The court found that the funeral home had strong grounds for appeal in the underlying case because the judge failed to instruct the jury that a corporation could only commit an intentional act if the corporation directs or ratifies the act. The court observed that United Pacific had a strong incentive not to appeal the verdict because most of the liability was allocated to intentional losses not covered under the policy. The court held that in such a situation, the interest of the insurer must yield to the interest of the insured. Therefore, United Pacific had a duty to pursue post-trial remedies, including appeals.

Rights of excess carriers
An excess carrier may have a subrogation action against a primary carrier if it wrongfully refuses to prosecute an appeal for its insured.

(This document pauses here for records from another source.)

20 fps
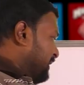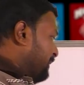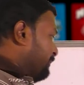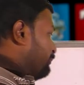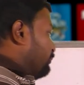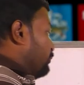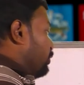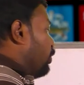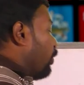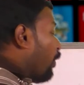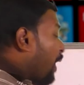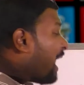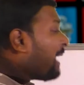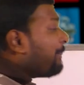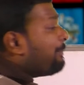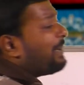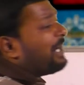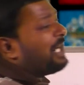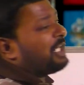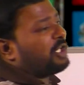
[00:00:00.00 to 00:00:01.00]
the
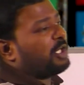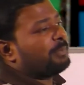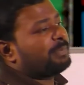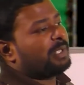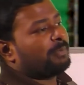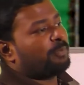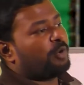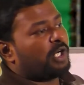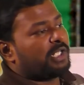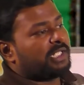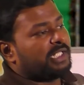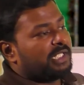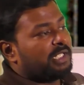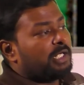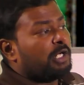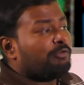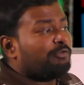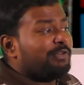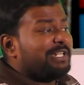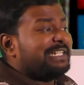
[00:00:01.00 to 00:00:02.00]
lower part of the
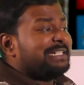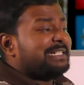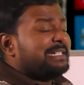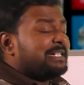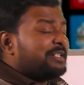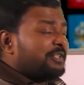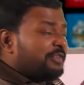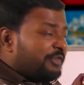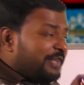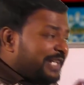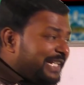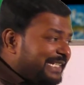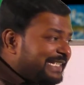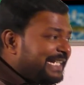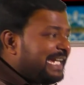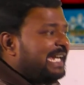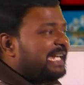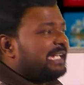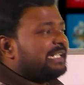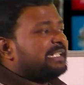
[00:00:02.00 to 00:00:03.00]
body will
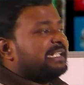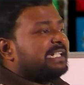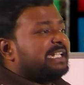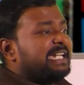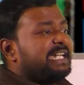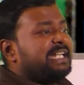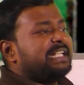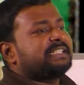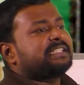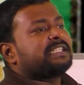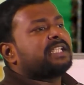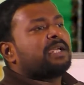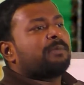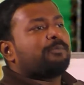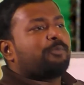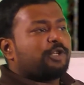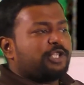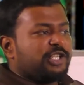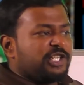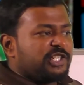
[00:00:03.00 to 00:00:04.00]
retain its
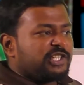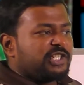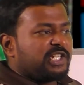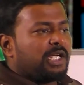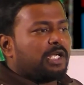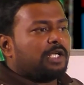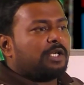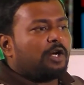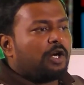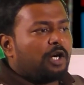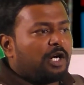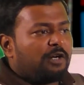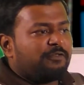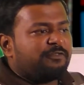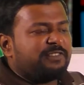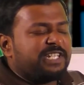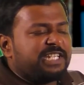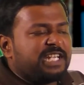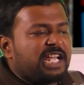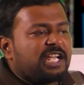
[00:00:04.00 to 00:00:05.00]
position
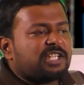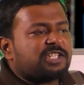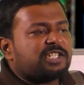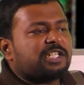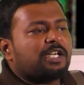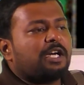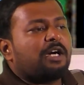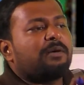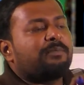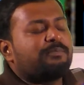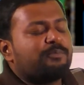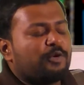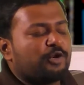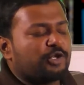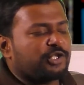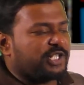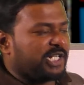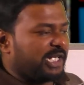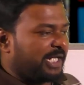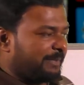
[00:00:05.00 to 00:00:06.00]
of inertia of
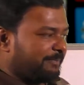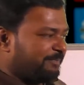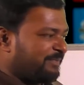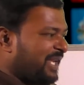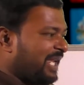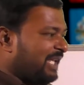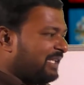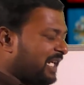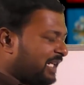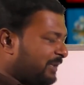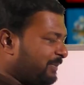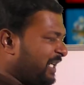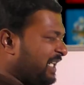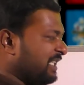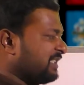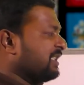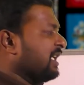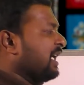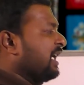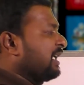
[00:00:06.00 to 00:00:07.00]
motion. That
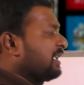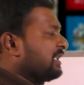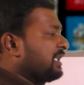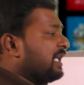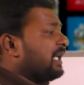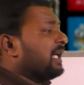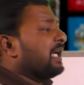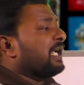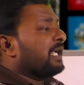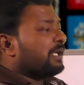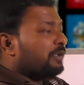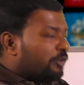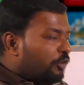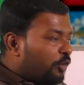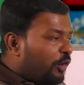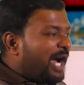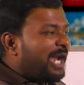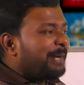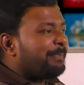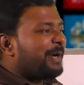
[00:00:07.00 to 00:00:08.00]
means the
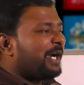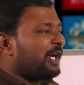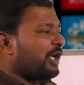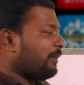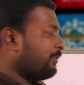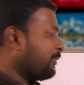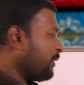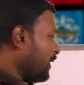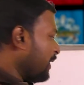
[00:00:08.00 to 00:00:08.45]
lower part of the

In Aetna Ins. Co. v. Borrell-Bigby Elec. Co., 541 So.2d 139 (Fla. App. 1989), the insured was sued after a fire alarm it installed in a warehouse caused a fire that destroyed the warehouse. A company that stored products in the warehouse sued the insured for the value of its lost products. Aetna provided a defense through trial, which resulted in a judgment in excess of the primary limits. Defense counsel recommended appeal, and the insured demanded an appeal, but Aetna refused. The excess insurer stepped in and assumed the appeal. The insured and excess carrier then filed a declaratory judgment action against Aetna, seeking to recover defense costs incurred on appeal.

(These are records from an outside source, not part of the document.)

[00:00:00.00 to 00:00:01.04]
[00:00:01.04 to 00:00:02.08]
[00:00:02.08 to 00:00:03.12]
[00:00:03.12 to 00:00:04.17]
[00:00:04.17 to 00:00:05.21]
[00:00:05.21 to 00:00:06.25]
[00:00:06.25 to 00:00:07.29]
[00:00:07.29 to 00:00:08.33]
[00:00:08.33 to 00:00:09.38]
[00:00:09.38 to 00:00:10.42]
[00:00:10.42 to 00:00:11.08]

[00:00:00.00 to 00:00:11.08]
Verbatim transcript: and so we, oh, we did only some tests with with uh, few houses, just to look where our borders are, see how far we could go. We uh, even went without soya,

While the declaratory judgment action was pending, the Florida Court of Appeals reversed the underlying judgment and rendered for the insured. The trial court in the coverage matter then granted the excess carrier’s summary judgment against Aetna. Aetna appealed. The Florida Court of Appeals first held that Aetna could not renounce its defense obligations by tendering the limits to the court. The Court then held that an insurer has a duty to appeal an adverse judgment against its insured where good faith grounds exist for doing so, and that Aetna had such a duty in this case, where defense counsel recommended that an appeal be taken. The Court then added that the excess carrier was entitled to recover its defense costs from Aetna, because it had assumed the rights and obligations of the insured vis-à-vis the primary carrier.

Conclusion
Be advised, the trial of the case may not mean that the insurer’s duty to defend is complete. When deciding on post-trial actions, the insurer must be pro-active in reviewing the record to decide whether reasonable grounds exist for taking an appeal, so that if the insurer decides not to appeal, there is solid evidence to justify that decision. Care must be taken because the stakes can be high. Alas, Diego was right.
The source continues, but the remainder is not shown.